Tom Frey, Susan Riley Stevens, David Breitbarth and Kate Hampton in 'God of Carnage' at the Peterborough Players.
Tom Frey, Susan Riley Stevens, David Breitbarth and Kate Hampton in 'God of Carnage' at the Peterborough Players. Credit: Photo by William HoweLl

“God of Carnage” is a bit like the seminal MTV reality show “The Real World.” To paraphrase a bit: What happens when two couples, put into a room together, stop being polite and stop getting real?

The scene is a Cobble Hill, Brooklyn apartment in the late 2000s. While playing in the park, it seems, one young boy hit another with a stick, and the play is centered on the parents’ discussion of the consequences.

The couples start out on good terms, as polite as well-off Brooklynites are expected to be, but the conversation quickly turns ugly, as they dispense with the niceties, start getting personal, and then stray almost entirely from the subject at hand, save to use it as a metaphor for the human condition.

Believe it or not, all this is actually hilarious. In fact, “Carnage” is one of the funniest plays I’ve seen at the Peterborough Players in recent memory.

Before the show, Director Gus Kaikkonen said he’d been waiting to put on this Yasmina Reza-penned play until he had just the right cast. His waiting was not in vain.

Tom Frey probably gets the most laughs as matter-of-fact, workaholic lawyer Alan Raleigh, his ever-present cellphone shackling him to his office.

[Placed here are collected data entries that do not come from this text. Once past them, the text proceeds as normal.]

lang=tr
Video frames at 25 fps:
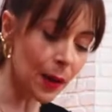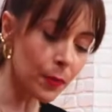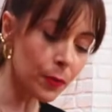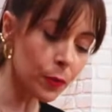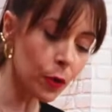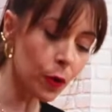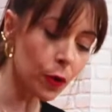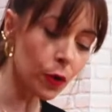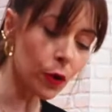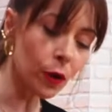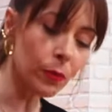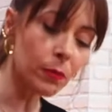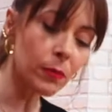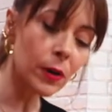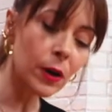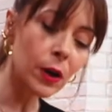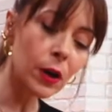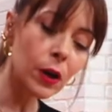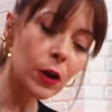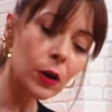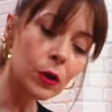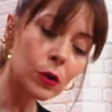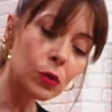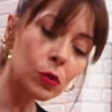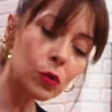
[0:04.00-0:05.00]
yapıyorum?
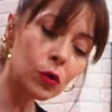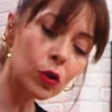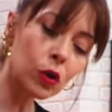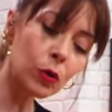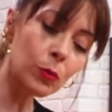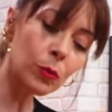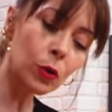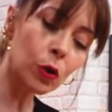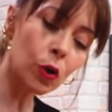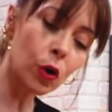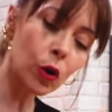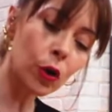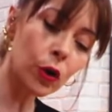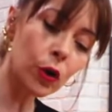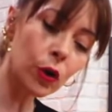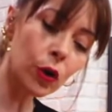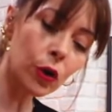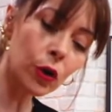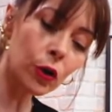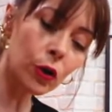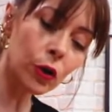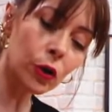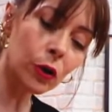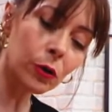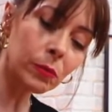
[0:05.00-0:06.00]
Suyumu
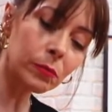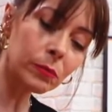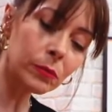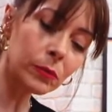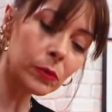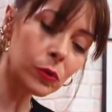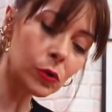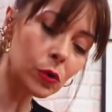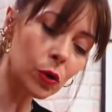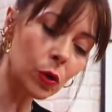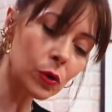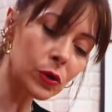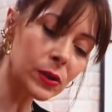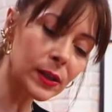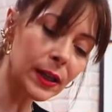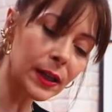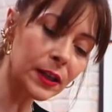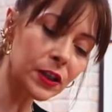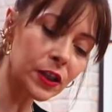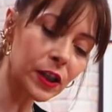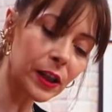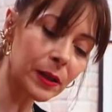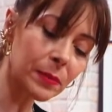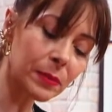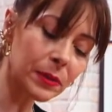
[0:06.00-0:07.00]
koyuyorum sos
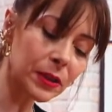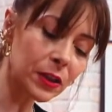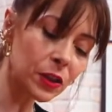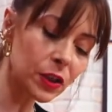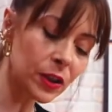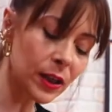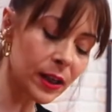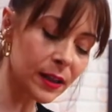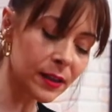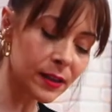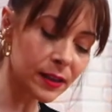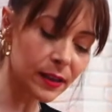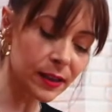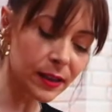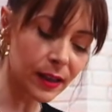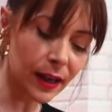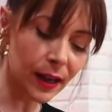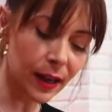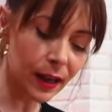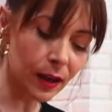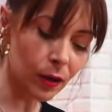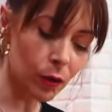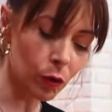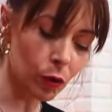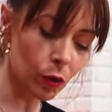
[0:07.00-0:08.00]
tenceremin
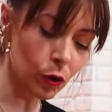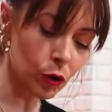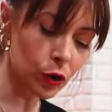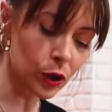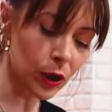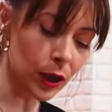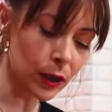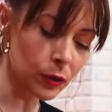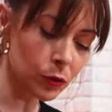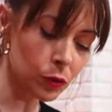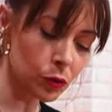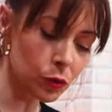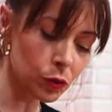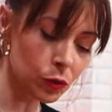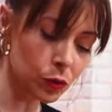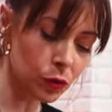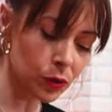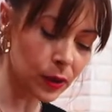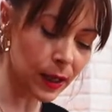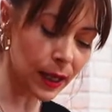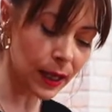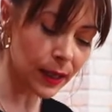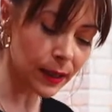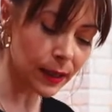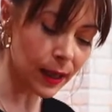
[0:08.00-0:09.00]
içerisine ocağın
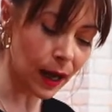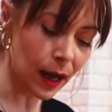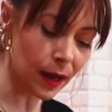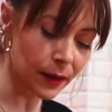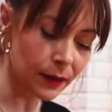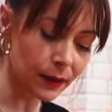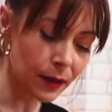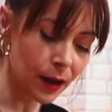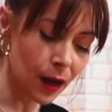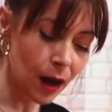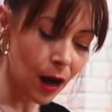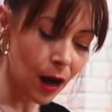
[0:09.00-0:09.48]
üstündeyken.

His spouse, Annette (Susan Riley Stevens) gets in plenty of her own, with some physical comedy audiences aren’t like to forget anytime soon.

The seemingly liberal foils to that more conservative couple are Michael and Veronica Novak, played by David Breitbarth and Kate Hampton. Michael’s the sort of everyman you’d like to have a whiskey with, and he’s got his own burden, his ailing mother, attached to his back via cordless phone. Veronica plays peacekeeper for as long as she can, but as the polite society within her apartment walls breaks down, even she can’t keep her cool forever.